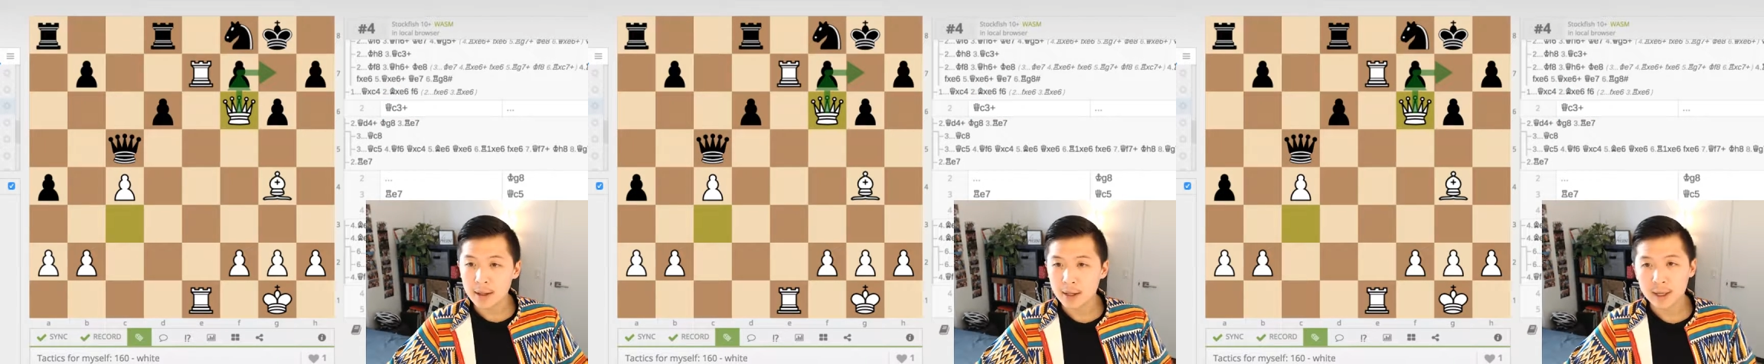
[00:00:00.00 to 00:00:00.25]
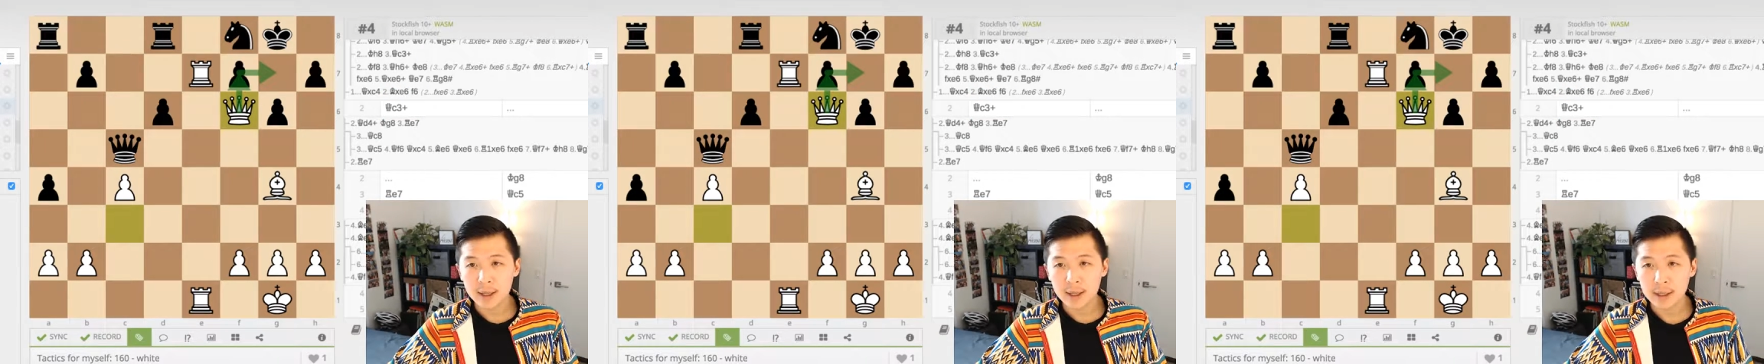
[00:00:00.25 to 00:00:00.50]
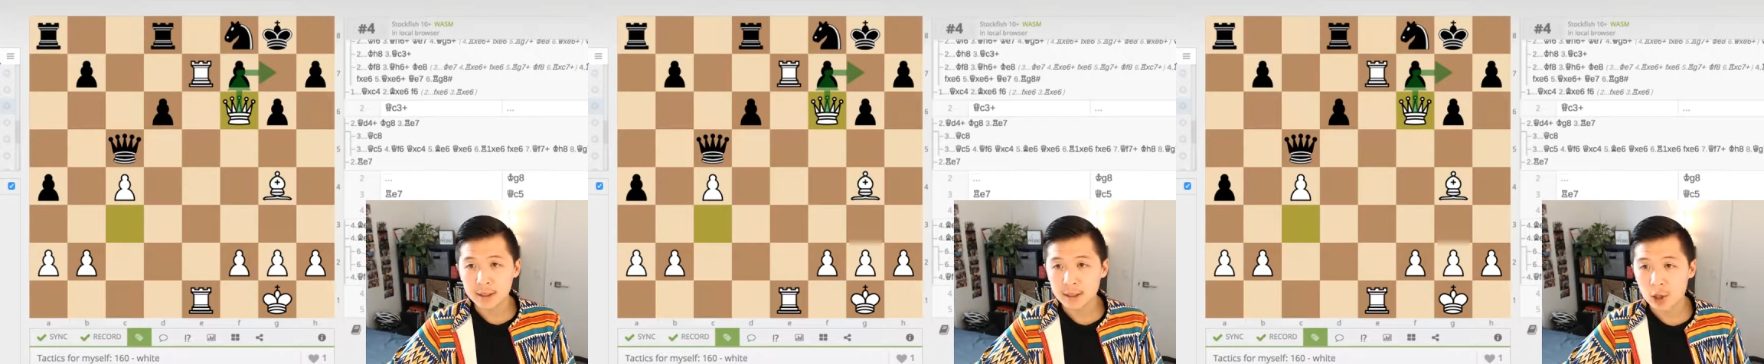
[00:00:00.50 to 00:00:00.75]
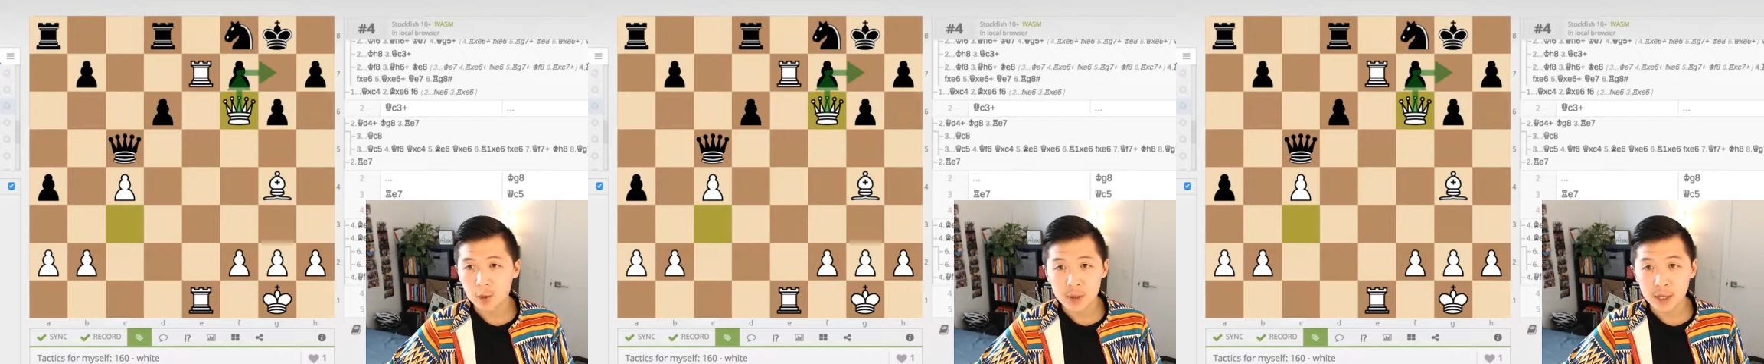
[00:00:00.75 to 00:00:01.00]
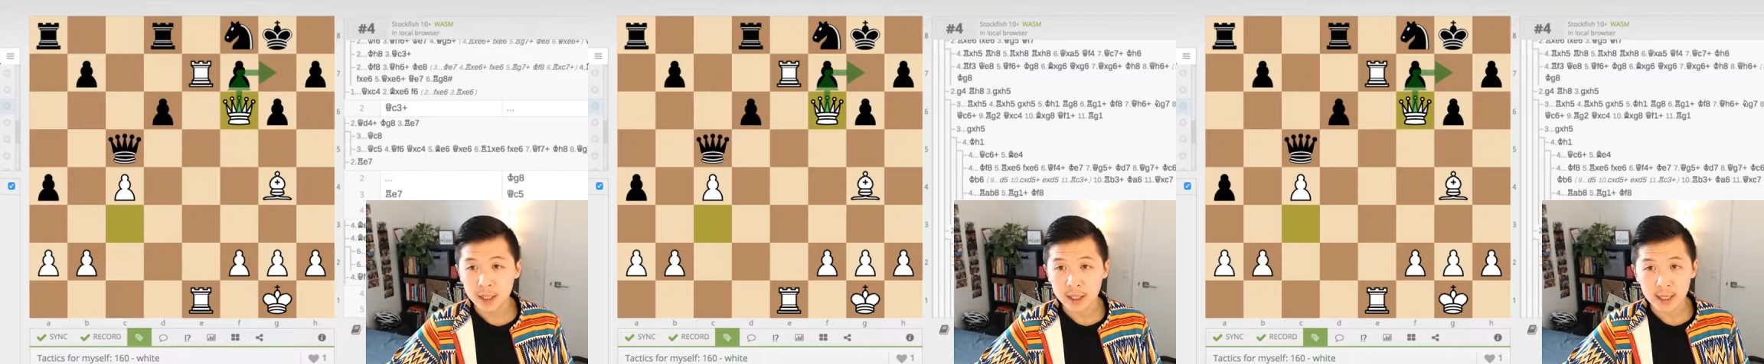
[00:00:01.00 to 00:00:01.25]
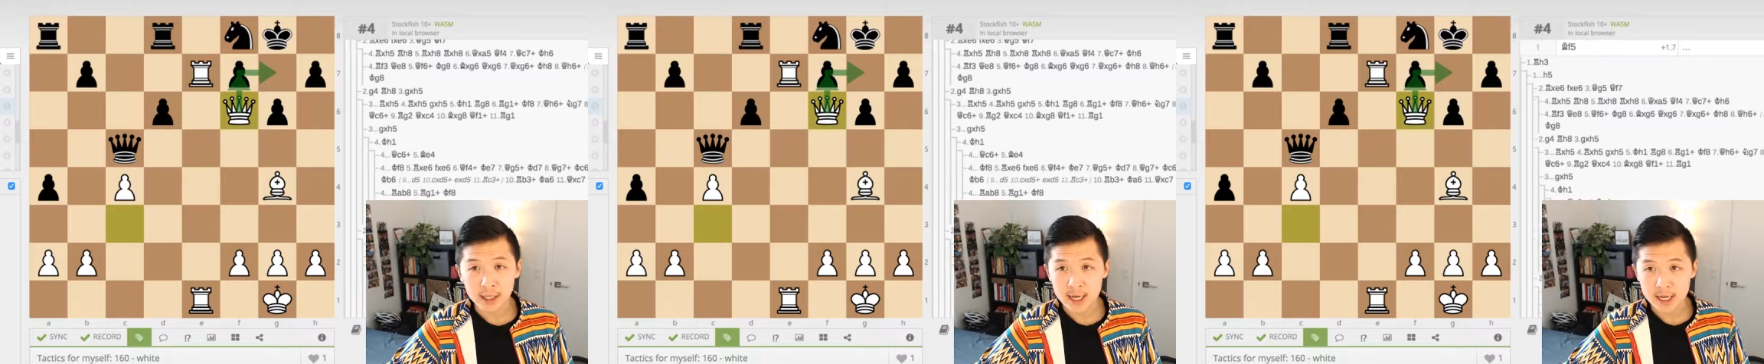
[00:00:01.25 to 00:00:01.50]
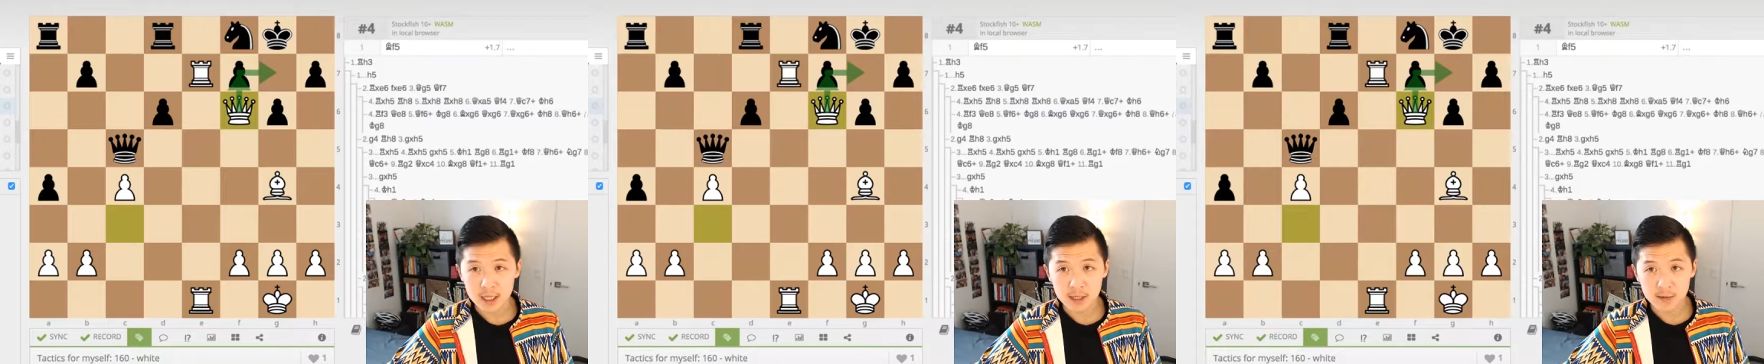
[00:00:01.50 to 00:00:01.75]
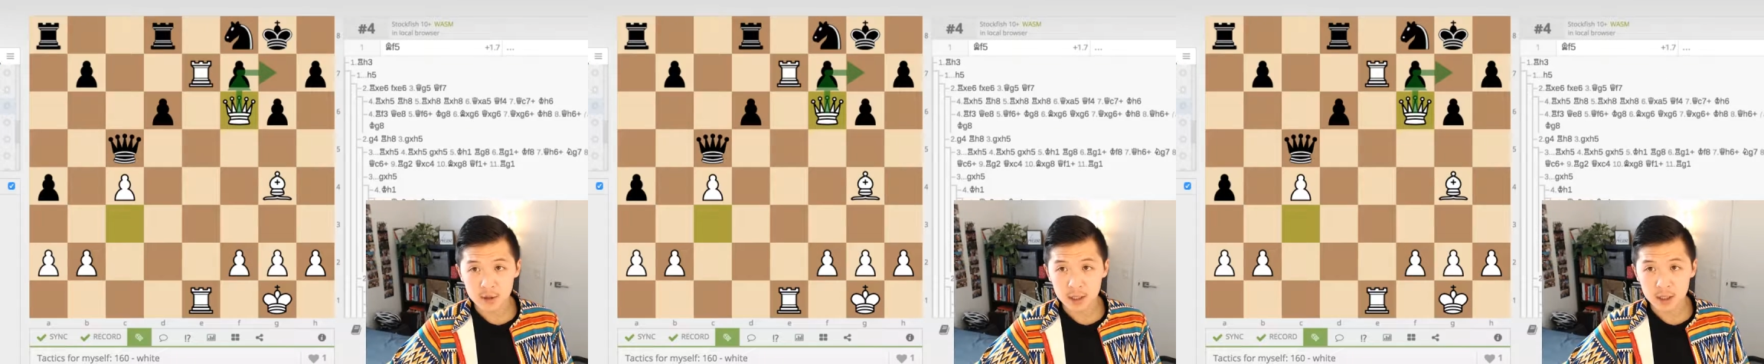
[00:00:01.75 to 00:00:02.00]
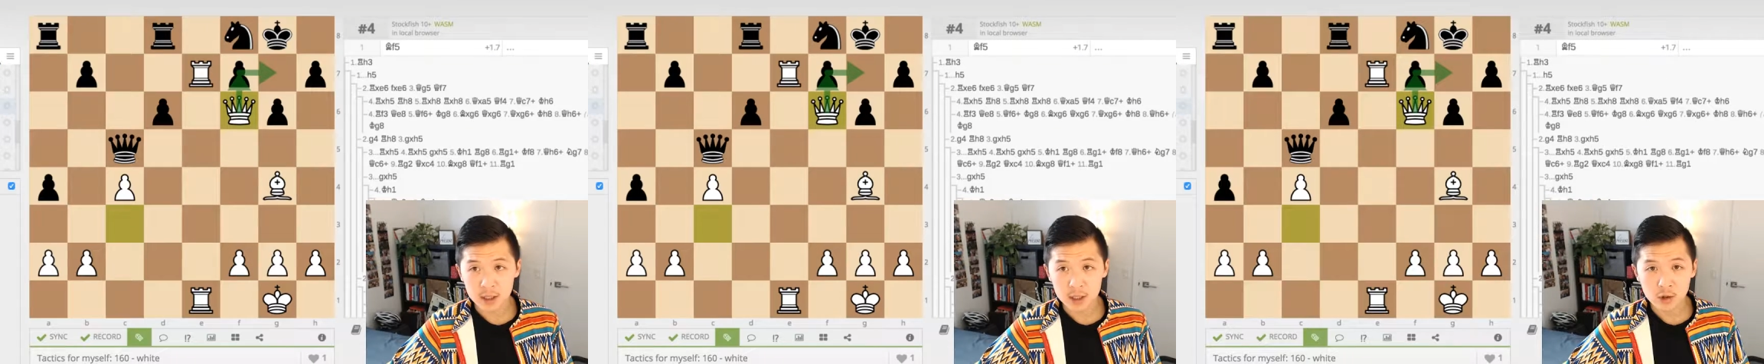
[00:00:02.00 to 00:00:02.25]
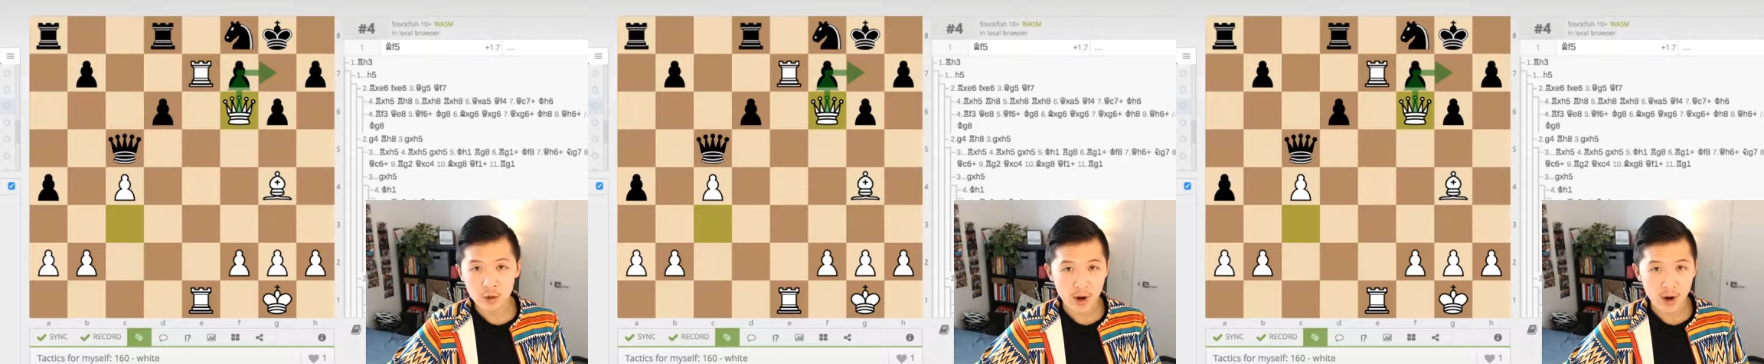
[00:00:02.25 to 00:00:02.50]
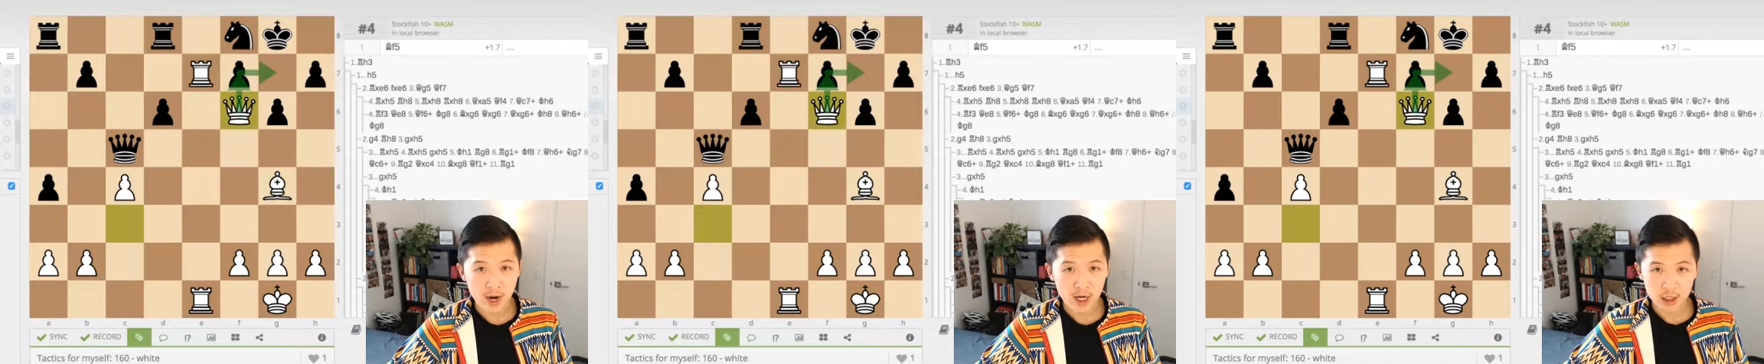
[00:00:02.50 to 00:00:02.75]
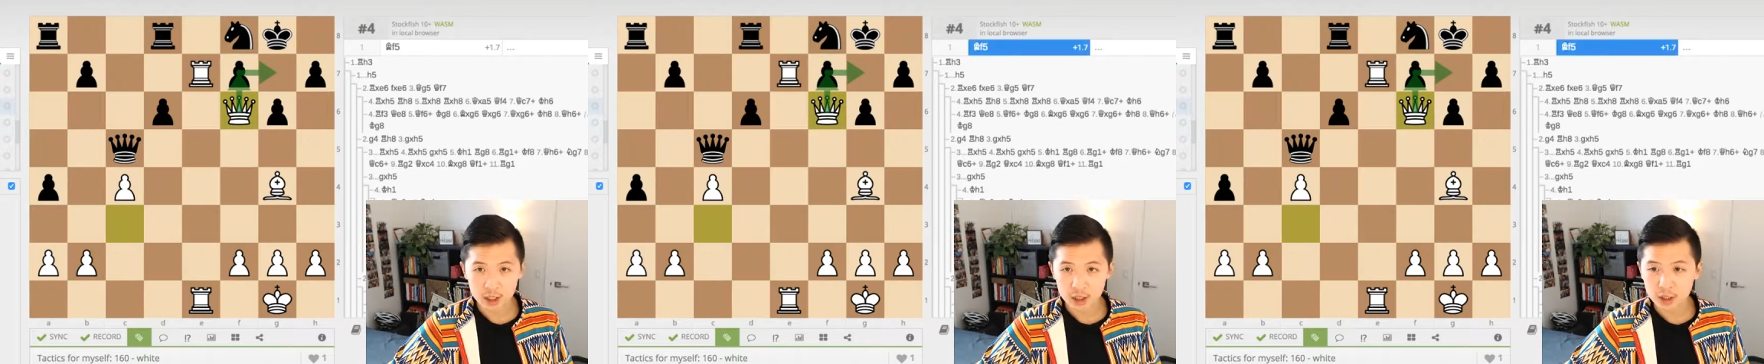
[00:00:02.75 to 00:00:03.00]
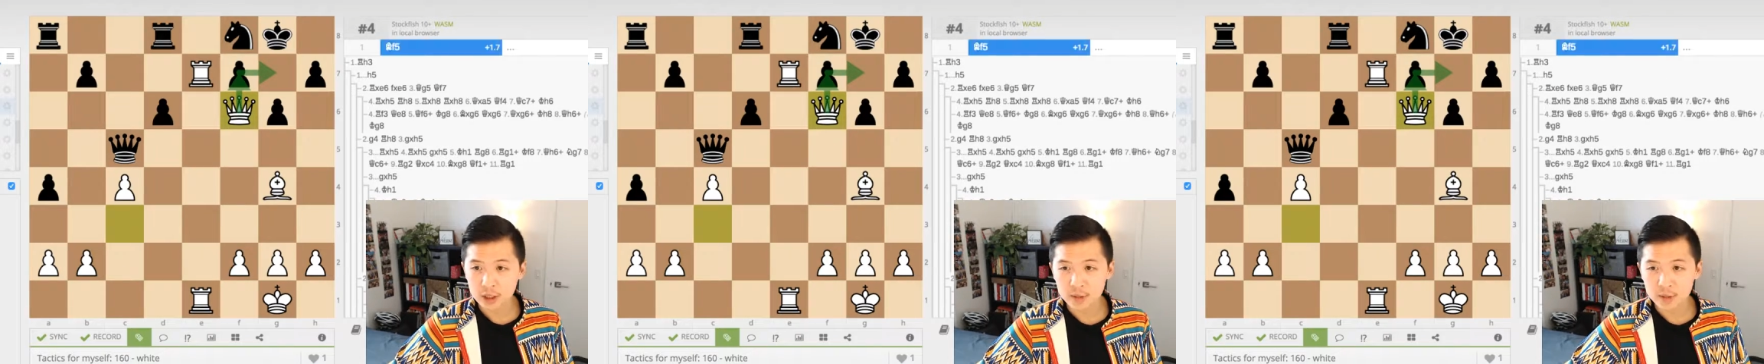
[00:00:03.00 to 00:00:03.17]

Hope you got that tactic. If you did, congratulations.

--------------------

What to do -
Before copying, set the pictures aside; then give the records again exactly.

Exercise response -
[00:00:00.00 to 00:00:00.25]
[00:00:00.25 to 00:00:00.50]
[00:00:00.50 to 00:00:00.75]
[00:00:00.75 to 00:00:01.00]
[00:00:01.00 to 00:00:01.25]
[00:00:01.25 to 00:00:01.50]
[00:00:01.50 to 00:00:01.75]
[00:00:01.75 to 00:00:02.00]
[00:00:02.00 to 00:00:02.25]
[00:00:02.25 to 00:00:02.50]
[00:00:02.50 to 00:00:02.75]
[00:00:02.75 to 00:00:03.00]
[00:00:03.00 to 00:00:03.17]

Hope you got that tactic. If you did, congratulations.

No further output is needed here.